3.4. Application of Models Training and Testing Phase

After the dataset labeling process, we employed a diverse range of traditional machine learning algorithms such as LR, SVM, RF, and K-Nearest Neighbor (KNN), along with four deep learning models, including BGRU, BiLSTM, CNN, and ELSTM. Additionally, we utilized three pre-trained transfer learning methods, BERT, RoBERTa, and GPT-2, to identify the most effective solution for bugs in player reviews on the Play and App stores, thereby improving user experience and providing developers with valuable feedback for mobile games. To ensure the robustness and generalization of our models, we evaluated their performance using cross-validation scores. This approach provided a reliable estimate of model accuracy by dividing the dataset into multiple folds and systematically training and testing the models on different subsets as depicted in the Figure 5. The aggregated cross-validation results allowed us to compare model efficacy comprehensively and select the best-performing methods for identifying and addressing user-reported issues effectively.

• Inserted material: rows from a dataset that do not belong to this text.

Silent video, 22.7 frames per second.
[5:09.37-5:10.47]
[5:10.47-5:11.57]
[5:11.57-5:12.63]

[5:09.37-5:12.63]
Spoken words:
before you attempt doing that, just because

3.5. Model Evaluation Phase

We utilized key metrics, such as cross-validation score, precision, recall, and F1-score (as seen in Equations (1)–(4)) to evaluate the performance of our constructed models. Through a thorough examination of these metrics, we gained invaluable insights into the capacity of the models to accurately classify user reviews, ultimately providing insightful feedback on their effectiveness in identifying bugs within mobile games.

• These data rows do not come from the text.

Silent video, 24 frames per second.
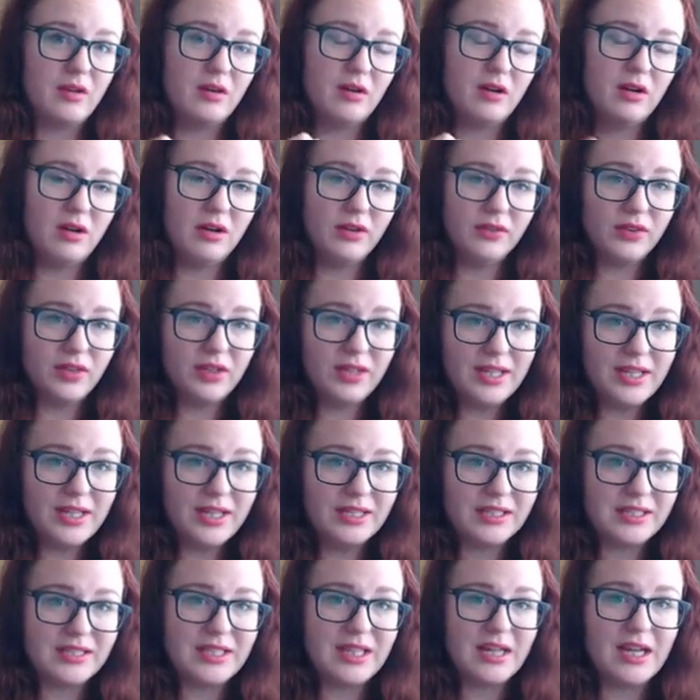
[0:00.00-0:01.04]
All the
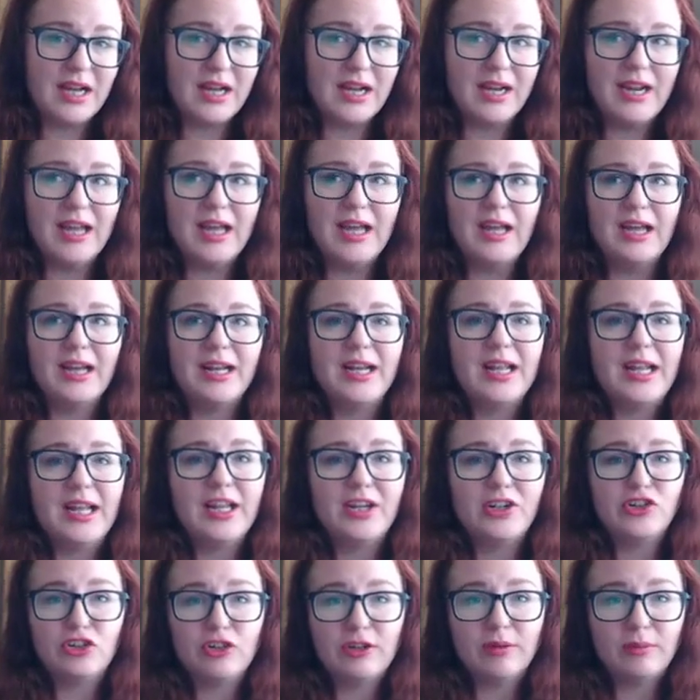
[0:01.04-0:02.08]
links. I had
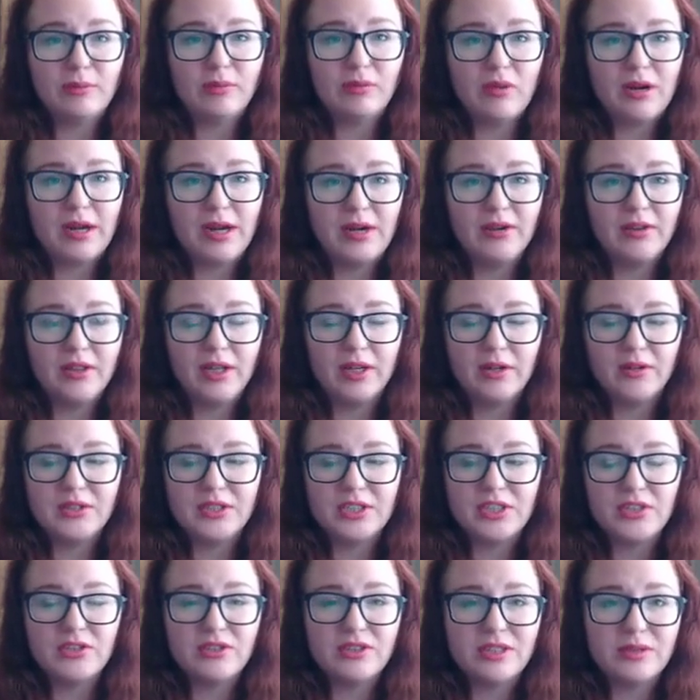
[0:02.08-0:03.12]
a tripwire that I
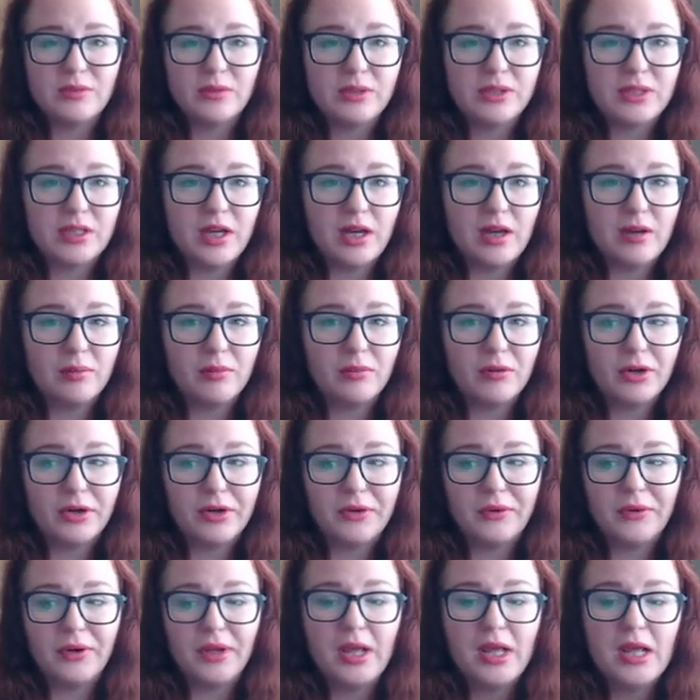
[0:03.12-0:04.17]
was using with
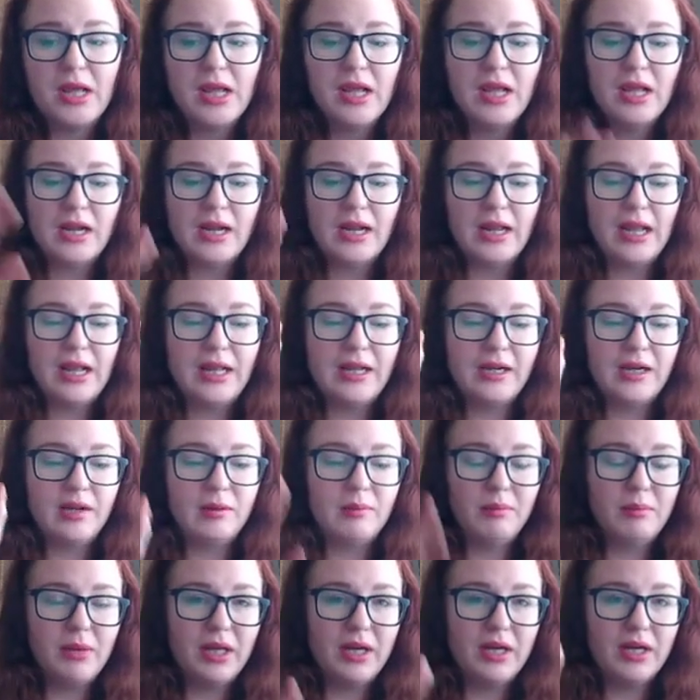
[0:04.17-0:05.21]
Gumroad, and I had it
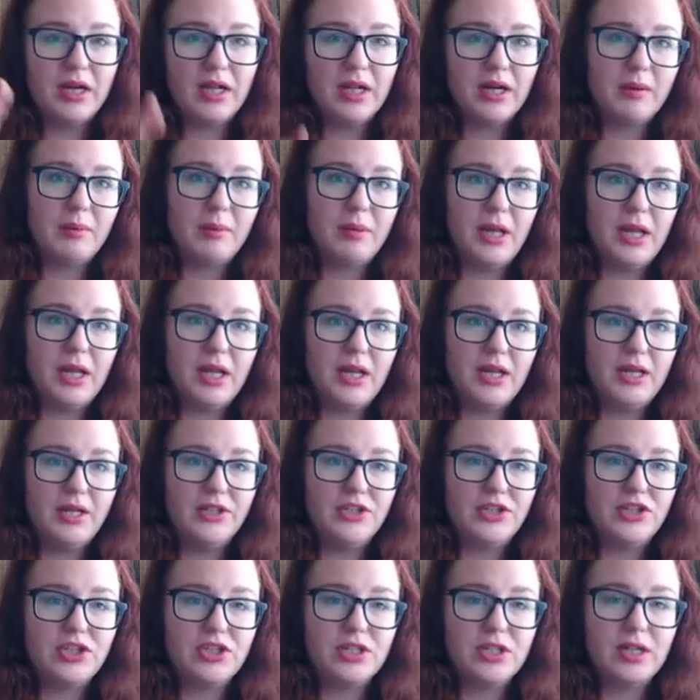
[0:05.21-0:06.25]
embedded on a
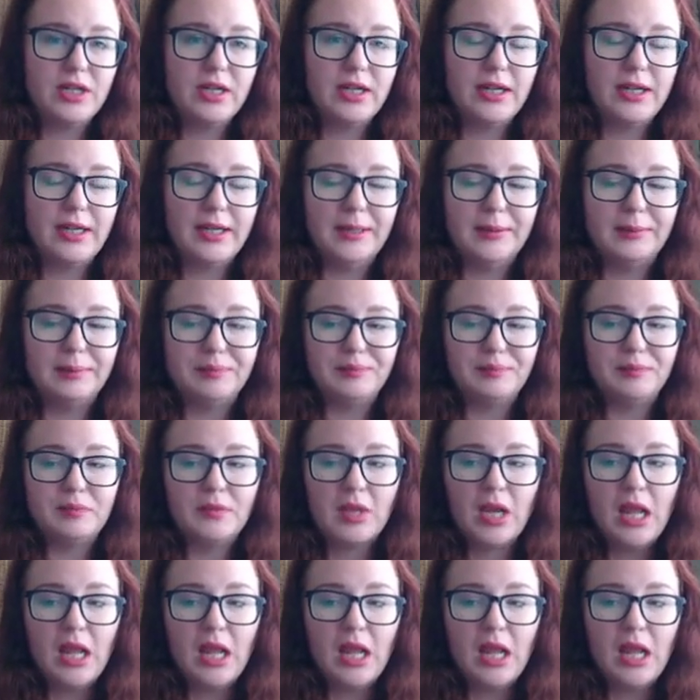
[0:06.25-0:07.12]
page. And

Precision = \frac{T P}{F P + T P}

(1)

Recall = \frac{T P}{F N + T P}

(2)

F 1 - score = \frac{2 \times (Recall \times Precision)}{Recall + Precision}

(3)

The k-fold cross-validation equation is defined as follows:

{CV}_{k} = \frac{1}{k} \sum_{i = 1}^{k} Score (S_{i})

(4)

where

TP: True Positive.
FP: False Positive.
FN: False Negative.
${CV}_{k}$ : Average cross-validation error over k folds.
$Score (S_{i})$ : Score computed on the i-th validation set.

4. Experimental Results

This section will examine the outcomes of our predicted models. We employed four machine learning, four deep learning, and three transfer learning-based approaches to identify the most effective solution for detecting mobile game bugs. The decision to use multiple models was aimed at identifying the specific contributions of each model, thereby enabling the selection of the optimal one. To ensure optimal performance across all models, we systematically analyzed and fine-tuned their parameters, maximizing the specific contributions of each model and its hyperparameters. The detailed hyperparameters and corresponding search grids for the best performing model (RoBERTa) is presented in Table 2 in Error analysis section.

4.1. Results for Machine Learning

Figure 6 presents the performance metrics for four machine learning models such as LR, SVM, RF, and KNN using TF-IDF feature extraction in a binary classification task. Each model’s precision, recall, F1-score, and cross-validation scores are reported as weighted averages. LR and SVM exhibit identical and superior performance, achieving scores of 0.91 across all metrics, indicating strong consistency and balance between precision and recall. RF performs slightly lower with scores of 0.89, reflecting good performance but less effective than LR and SVM. KNN shows the lowest scores at 0.87, suggesting relatively weaker predictive capability. Overall, the results highlight LR and SVM as the most effective models for this task, followed by RF and KNN, which may still be viable depending on the application context.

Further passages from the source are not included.